Фултон кинулся целовать пожилой леди ручку, а я под шумок собралась быстренько слинять, но не тут-то было.

– Простите, сэр, вас хотел видеть ректор. Срочно, – сказал ему Фицрой и подал мне знак, мол, останься.

Но и без этого знака его спутница воззрилась на меня как на виновницу раскола Родании и появления эльвов с гончими.

– Что ж, безумно жаль, простите, сеньора, – запричитал Фултон, – был безумно рад видеть. Я уже говорил, что вы восхитительно выглядите? Да? Простите, но сегодня вы выглядите волшебно!..

Когда он, наконец, ретировался, Фицрой представил бабуле меня.

– Познакомьтесь, это моя будущая жена Элла Фостер. Фостер, это моя бабушка сеньора Алисия Вальенде.

Не знаю, как долго Фицрой репетировал эту речь, потому что произнёс её без заминки. Хотя о чём это я? Ложь всегда давалась ему легко. А вот я почувствовала, как под ногами земля плавится. Не зная, чем занять руки, я крутила чёртов шлем и, как назло, выразительные кошачьи глаза и усыпанная блестящими камнями корона (Морган с Реншоу загорелись желанием разрисовать мне шлем и я просто не смогла им отказать) постоянно попадали в поле зрения бабули Вальенде.

– Очень рада, – пробормотала я, чувствуя, как отчего-то становлюсь почти такой же красной, как то легендарное платье, в котором я выиграла конкурс красоты, – Фицрой очень много о вас рассказывал. То есть… э…

От волнения я совсем забыла, что неплохо было бы назвать Фицроя по имени, но бабуля не дала мне договорить.

– Надеюсь, не только хорошее, – вынув изо рта трубку, произнесла она низким хрипловатым голосом, – потому что лести я не переношу.

– Я очень ценю это качество в людях, – отозвалась я.

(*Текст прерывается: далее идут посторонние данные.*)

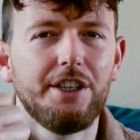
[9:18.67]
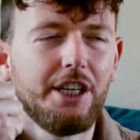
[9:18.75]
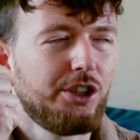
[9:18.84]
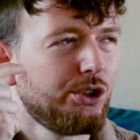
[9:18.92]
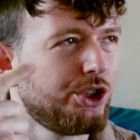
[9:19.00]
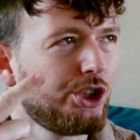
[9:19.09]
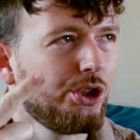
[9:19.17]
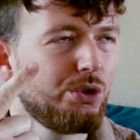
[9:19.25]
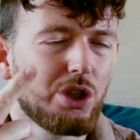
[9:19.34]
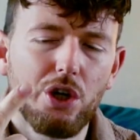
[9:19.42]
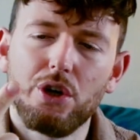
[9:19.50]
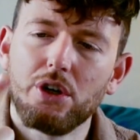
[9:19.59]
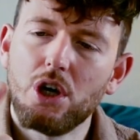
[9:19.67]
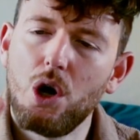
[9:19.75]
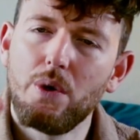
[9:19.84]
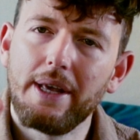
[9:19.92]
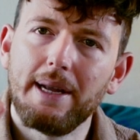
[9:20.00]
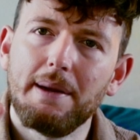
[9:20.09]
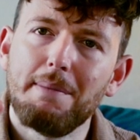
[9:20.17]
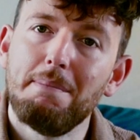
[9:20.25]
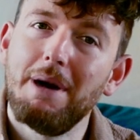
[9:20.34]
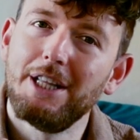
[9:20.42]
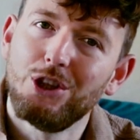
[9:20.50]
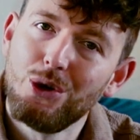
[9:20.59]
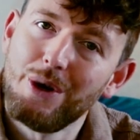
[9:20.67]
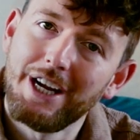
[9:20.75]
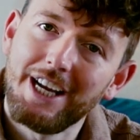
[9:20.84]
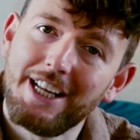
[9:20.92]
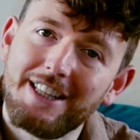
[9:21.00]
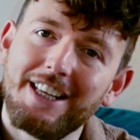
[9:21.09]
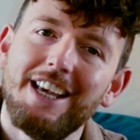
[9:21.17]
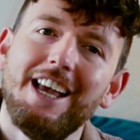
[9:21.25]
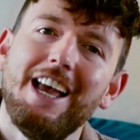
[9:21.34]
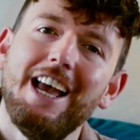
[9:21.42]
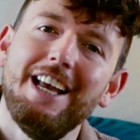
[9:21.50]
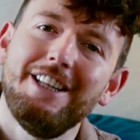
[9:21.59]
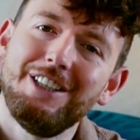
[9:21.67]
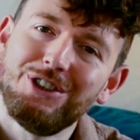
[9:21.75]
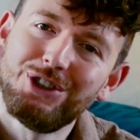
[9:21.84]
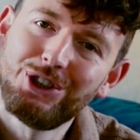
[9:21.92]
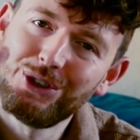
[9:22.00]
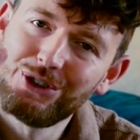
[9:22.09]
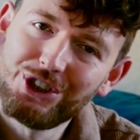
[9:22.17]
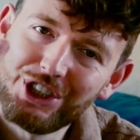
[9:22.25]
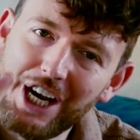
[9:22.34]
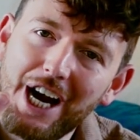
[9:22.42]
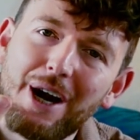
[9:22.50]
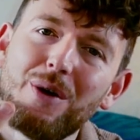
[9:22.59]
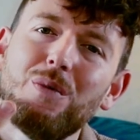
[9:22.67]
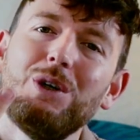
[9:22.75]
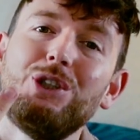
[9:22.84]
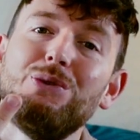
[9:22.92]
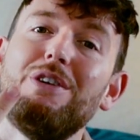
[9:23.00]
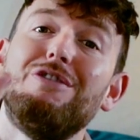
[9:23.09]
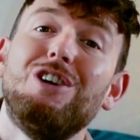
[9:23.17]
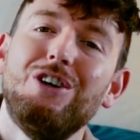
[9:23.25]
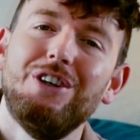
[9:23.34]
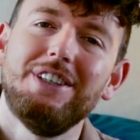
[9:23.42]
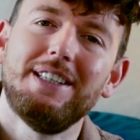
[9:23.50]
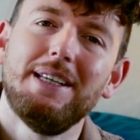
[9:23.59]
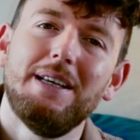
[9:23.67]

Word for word: that you should learn coding by doing it, and that you should share what you have learned.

– Пока только хорошее, – встрял Фицрой.

– Что ж, я подпорчу впечатление, – заявила старушка и её левретка утвердительно тявкнула. – Фостер, значит. У вас акцент, как у представителей среднего класса Фелильи, но вы не из Фелильи. Третий континент, верно? Лицо без гражданства с раздутыми амбициями? Как вы вообще доучились до четвёртого курса?

Ясно, бабуля мне не рада. Гонора в ней столько, что на всех ла риорцев с лихвой хватит. Но чувствуется, что он не на пустом месте развился. Энергетика её настолько сильна, что меня чуть ли не сметало от осознания собственной никчёмности. Держу пари, Алисия Вальенде – обладательница не одной стихии, а двух. Ставлю на воздух. А вот вторая… Огонь? Нет, скорее, земля. Вон как под ногами дрожит.

– Прекрасно доучилась, – ответила я. – Если бы моей целью было замужество и гражданство, я бы вышла замуж ещё на первом курсе, ибо красотой, как видите, не обижена. Умом тоже. Я здесь, чтобы отомстить эльвам за смерть родных и друзей, за разрушенные города, за годы страха, голода и нищеты.